Gone without a trace
With a new custody hearing looming in California, Catherine again disappeared with Shelby, Cannon said. Court documents indicate that in an effort to elude authorities, Catherine assumed a fake name and gave Shelby the identity of a deceased Irish child.

During his search for Shelby, Cannon enlisted the help of the British press and fellow actors, including Navan-native and “James Bond” star Pierce Brosnan. After pictures of Cannon and Brosnan and old portraits of Shelby appeared in Irish tabloids in 2003, a British reader identified Shelby as a classmate of her son in Liverpool, according to local Irish reporter Nicola Tallant.

“The press in Ireland picked up the story on a Sunday,” Cannon said. “By Monday morning Shelby had been found.”

Cannon filed another Hague petition seeking his daughter’s return. During the proceedings, a British judge wrote that Catherine said she took Shelby because she could not afford a custody fight in the U.S.

Given the circumstances of Shelby’s abduction and U.S. custody orders in his favor, Cannon assumed British courts would approve his latest petition. But court proceedings dragged on for more than a year.

According to court documents, Shelby was glad to see her father, but told social workers she didn’t want to leave England. The court questioned Catherine’s influence on Shelby but eventually ruled that the girl had developed a tight social network and should remain in the country.

“I was floored,” said Cannon. “You could have knocked me over with a feather.”

A dad’s dream deferred
Cannon learned the hard way that the Hague Convention is subject to broad interpretation in the 56 countries that have signed the pact. Judges can overlook an abduction and foreign court orders if they determine a child has become emotionally “settled” in his or her new home.

“There really is an incentive to delay” Hague cases, said Ernie Allen, president of the National Center for Missing and Exploited Children, which is tracking nearly 1,400 international child abduction cases for the State Department. “The longer the abductor has been with the child, the more likely it is a judge will cite special circumstances” for not returning the child.

The Hague treaty and a growing number of state laws meant to discourage parents from fleeing or “venue shopping” in search of a favorable custody ruling have also been criticized by advocates who believe some parents are not treated fairly by family courts.

Joy Henley, an advocate for non-custodial mothers, says the legal system is stacked against women with few financial resources. While not condoning kidnapping, Henley believes some women feel there is no other way to seek a fair hearing than by fleeing.

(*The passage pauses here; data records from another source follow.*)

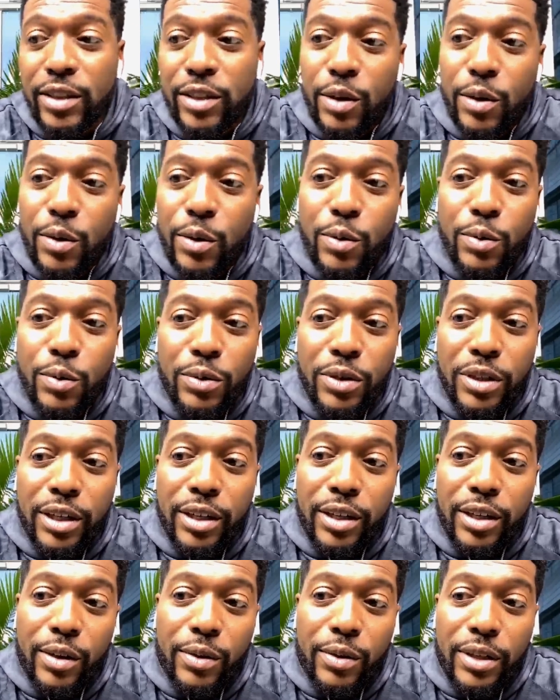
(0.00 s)
So,
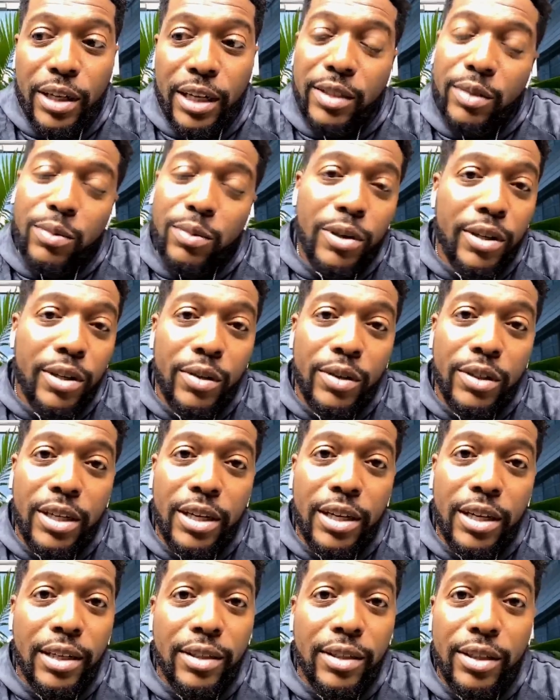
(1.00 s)
you know, that's one of
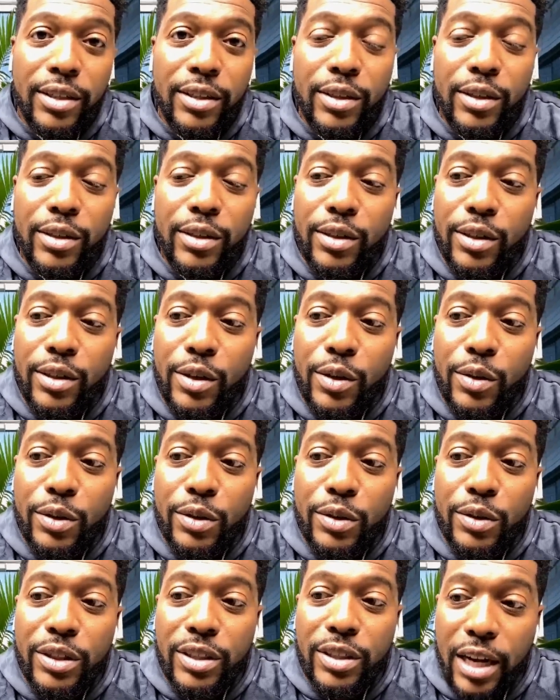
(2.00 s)
those things. Either, you
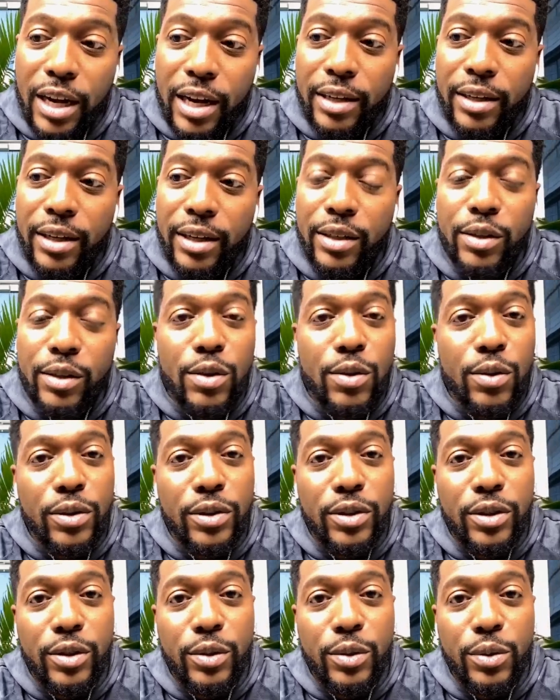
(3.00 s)
know, you decide that you're
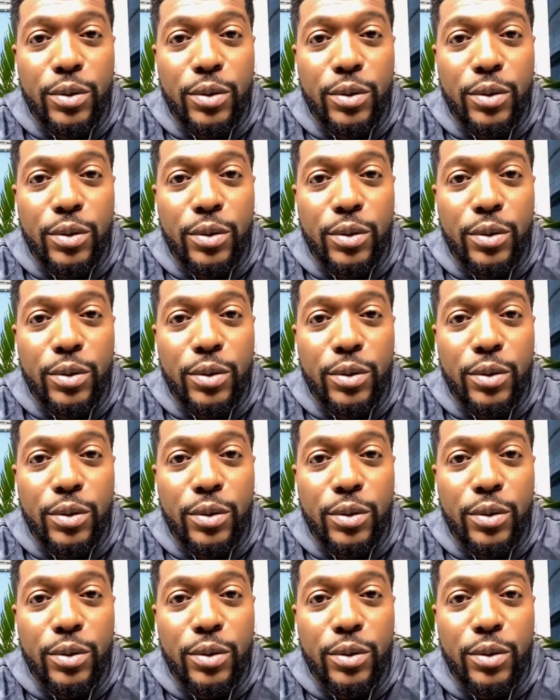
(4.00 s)
going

“Many mothers feel they lost custody because they don’t have money,” she said. “They feel prejudiced against before they even walk into court."

No backing down
Cannon says that he, too, has been victimized by the legal system.

A British judge wrote in an October ruling that “there seems to be no justification" for Shelby's mother “disappearing off the face of the earth and depriving (Cannon) of the society of his daughter; and, equally important, depriving (Shelby) of one of the two most important relationships in her life.”

Despite this, British judges have stood by their ruling.

Cannon says his quest won’t be complete until Shelby is “back home in America with a normal life and both her parents in it equally.” In the meantime, he visits his daughter in England about once a month.

“I’ve devoted my entire life to bringing my kid home,” Cannon said. “If I can shed some light on this issue, then it’s been worth it.”